Gericht: Oberlandesgericht Frankfurt
Beschluss verkündet am 06.10.2004
Aktenzeichen: 9 U 47/04
Rechtsgebiete: HWiG


Vorschriften:

HWiG § 1
1. Zwar sieht § 1 I HWiG einen zeitlichen Zusammenhang zwischen mündlichen Verhandlungen und der Abgabe der Willenserklärung nicht vor; erforderlich ist aber, dass die abgegebene Erklärung ursächlich auf der Überrumpelung in der Wohnung beruht. Ein solcher Kausalzusammenhang kann nach den Grundsätzen des ersten Anscheins nicht angenommen werden, wenn zwischen dem Gespräch und der Erklärung ein längerer Zeitraum liegt. In diesem Fall sind vielmehr konkretere Darlegungen zur Fortdauer der Überrumpelung erforderlich.

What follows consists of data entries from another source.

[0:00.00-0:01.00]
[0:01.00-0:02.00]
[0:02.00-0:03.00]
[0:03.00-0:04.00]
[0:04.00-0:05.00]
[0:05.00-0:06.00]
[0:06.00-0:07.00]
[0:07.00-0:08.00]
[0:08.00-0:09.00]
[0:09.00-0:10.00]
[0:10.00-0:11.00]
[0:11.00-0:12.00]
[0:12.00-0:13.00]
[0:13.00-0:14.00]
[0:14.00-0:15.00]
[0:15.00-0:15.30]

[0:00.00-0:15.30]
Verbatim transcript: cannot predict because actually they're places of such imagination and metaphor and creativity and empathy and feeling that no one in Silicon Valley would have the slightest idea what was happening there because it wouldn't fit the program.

2. Ein großer zeitlicher Abstand (hier zwei Jahre) zwischen dem Gespräch am Arbeitsplatz und den Abschluss des Vertrages verschafft dem Verbraucher ausreichend Gelegenheit, über letzteren eine eigenständige, unbeeinflusste Entscheidung zu treffen.


OBERLANDESGERICHT FRANKFURT AM MAIN BESCHLUSS

9 U 47/04

Entscheidung vom 06.10.2004

In dem Rechtsstreit

...

Tenor:

weist der Senat darauf hin, dass beabsichtigt ist, die Berufung durch einstimmigen Beschluss zurückzuweisen.

Gründe:

Die Berufung ist zwar zulässig, insbesondere an sich statthaft sowie form- und fristgerecht eingelegt und begründet worden, hat in der Sache indes keine Aussicht auf Erfolg. Sie hat auch weder grundsätzliche Bedeutung noch erfordert die Fortbildung des Rechts oder die Sicherung einer einheitlichen Rechtsprechung eine Entscheidung des Berufungsgerichts (§ 522 II ZPO).

Die Kläger schlossen am 4.10.1993 einen Bauträgervertrag über die Errichtung von zwei Doppelhaushälften ab. Dem waren Gespräche des Klägers zu 1), der als Bauleiter beim Bauträger beschäftigt ist, an seinem Arbeitsplatz vorausgegangen. Mit Vertrag vom 5.5.1994 erwarben sie das Grundstück. Am 31.6.1995 unterzeichneten sie zur Finanzierung dieses Vorhabens zwei Darlehensverträge mit der Rechtsvorgängerin der Beklagten über 540.000,- und 320.000,- DM. Die Darlehen wurden über eine Grundschuld abgesichert und gegen die Abtretung der Rechte aus zwei Lebensversicherungen tilgungsfrei gestellt. Die Kläger haben die Darlehensverträge am 14.4.2003 nach dem Haustürwiderrufsgesetz widerrufen und begehren Freigabe der beiden Lebensversicherungsverträge.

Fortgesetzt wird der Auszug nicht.